About Kairos Signal

ESTABLISHED 2025

Kairos Signal is a quantitative signal engine. It generates statistical signals for 47 crypto perpetual markets using a 63-layer Symplectic Neural SDE called ByteDAG. The entire system runs on self-owned infrastructure. No cloud, no VC.

What It Does

ByteDAG runs a 3072-dimensional forward pass with 512-dimensional whiteboard features. The model ingests raw market tick data — 4.34 billion ticks stored in ClickHouse — and produces directional signals for 47 crypto perpetual futures contracts on Hyperliquid.

In signal validation from a $1,000 baseline, the system produced $1,863.04 (+86.3%) in cumulative signal performance.

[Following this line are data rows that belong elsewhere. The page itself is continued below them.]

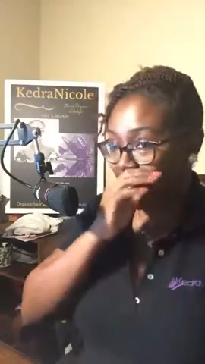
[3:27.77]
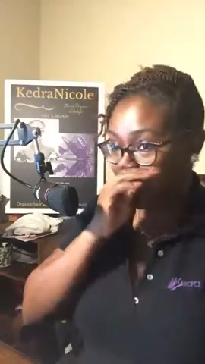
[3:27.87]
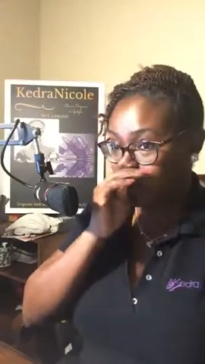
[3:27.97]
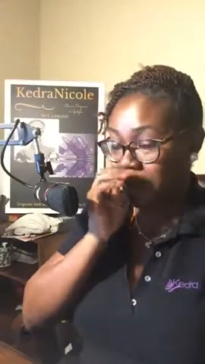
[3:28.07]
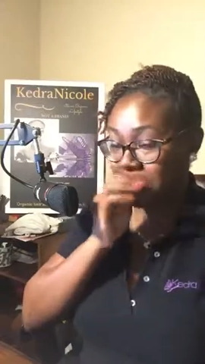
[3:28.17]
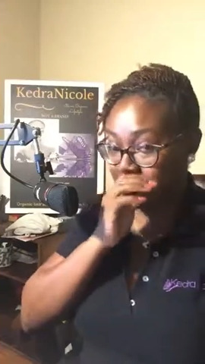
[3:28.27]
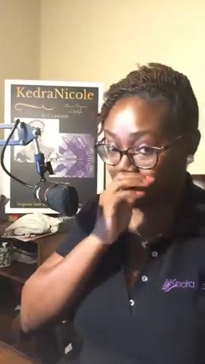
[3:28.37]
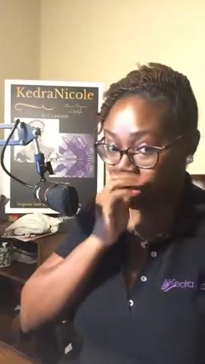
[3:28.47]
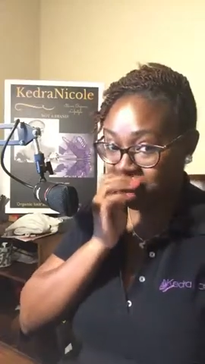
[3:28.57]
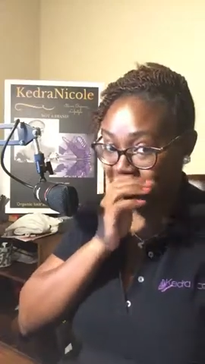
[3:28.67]
it's about to
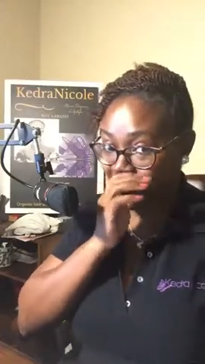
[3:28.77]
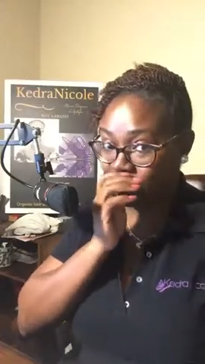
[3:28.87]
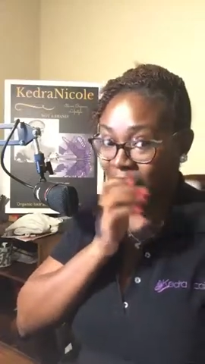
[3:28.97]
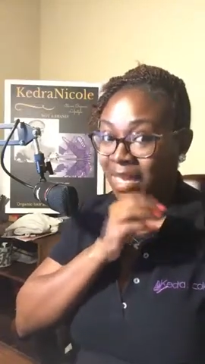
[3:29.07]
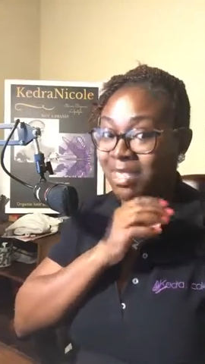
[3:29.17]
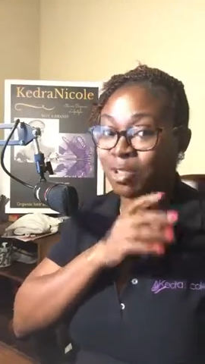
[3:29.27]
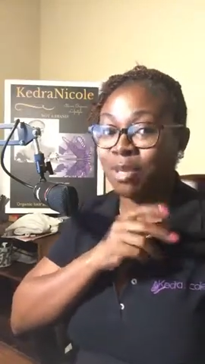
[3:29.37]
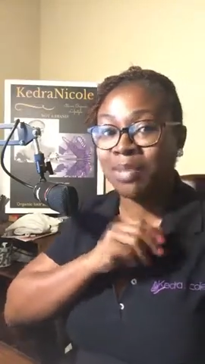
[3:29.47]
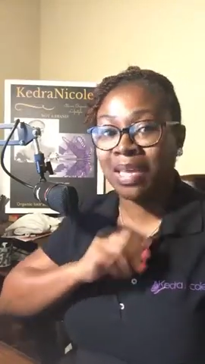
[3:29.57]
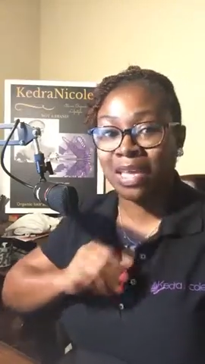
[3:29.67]
be some
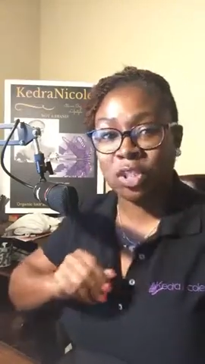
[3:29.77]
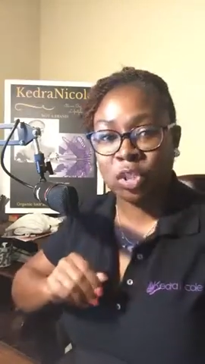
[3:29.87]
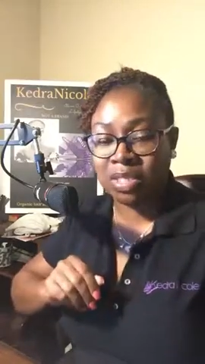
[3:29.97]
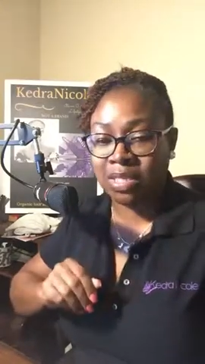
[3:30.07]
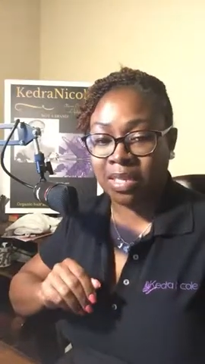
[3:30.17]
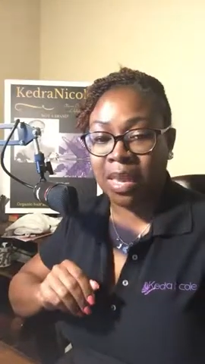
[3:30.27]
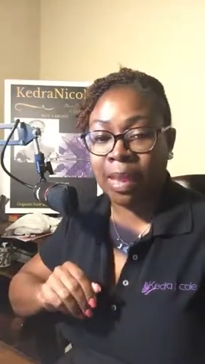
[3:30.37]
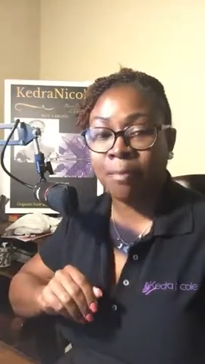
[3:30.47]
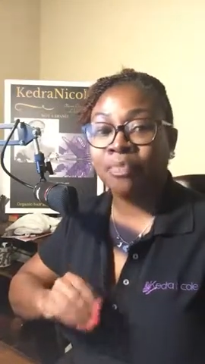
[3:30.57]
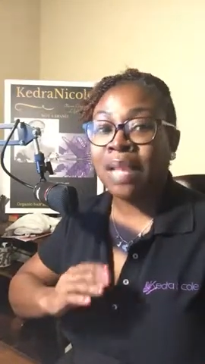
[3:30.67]
extremely interesting.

The architecture is informed by 47 peer-reviewed mathematical sources spanning symplectic geometry, gauge theory, and topological data analysis. The layers are implemented in PyTorch, trained on real data, and tested empirically.

The 63-Layer Architecture

All raw tick data feeds into the ByteDAG model. The architecture is split into three main phases:

  • Symplectic Flow Integration (Layers 1-29): Volume-preserving continuous neural mappings that track temporal state anomalies.
  • Fractal & Stability Classification (Layers 30-33): Lyapunov exponents and subdifferential boundaries determining regime shifts.
  • Wilson Loop Gate (Layers 34-37): Obstruction filters that score and output high-conviction signals.

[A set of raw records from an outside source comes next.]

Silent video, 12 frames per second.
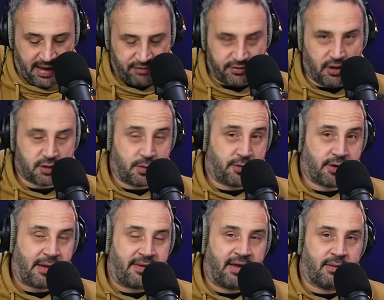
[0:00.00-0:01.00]
the have-nots, we were on
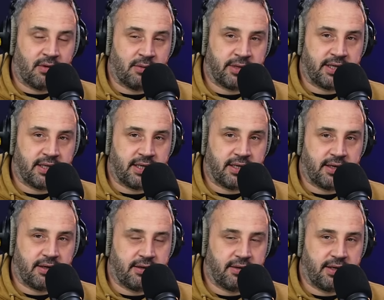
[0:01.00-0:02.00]
about that, weren't we, in the
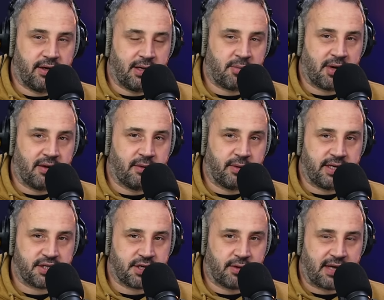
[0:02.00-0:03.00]
early part of the
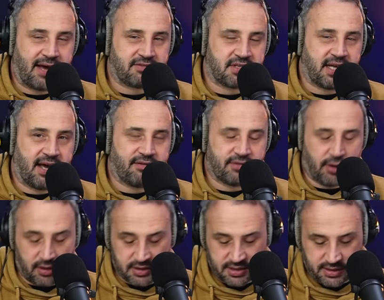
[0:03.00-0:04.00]
week show, the haves and the
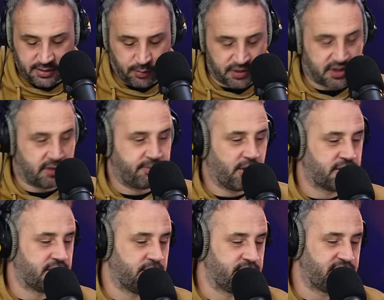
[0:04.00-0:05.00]
have-nots. The ones at the bottom,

The remaining layers handle residual connections, normalization, and output projection.

By the Numbers

  • 63 layers in the ByteDAG neural SDE
  • 3,072 dimensions in the forward pass
  • 512 dimensions in the whiteboard feature space
  • 47 crypto perpetual futures covered
  • 4.34 billion market ticks in ClickHouse
  • 1,902 blog posts published
  • 47 peer-reviewed mathematical sources referenced
  • $1,000 → $1,863.04 (+86.3%) signal validation result

What It Is Not

This is not investment advice. Kairos Signal is not a broker-dealer, investment advisor, or financial services provider. It is a machine learning research product. All outputs are for research and informational purposes only.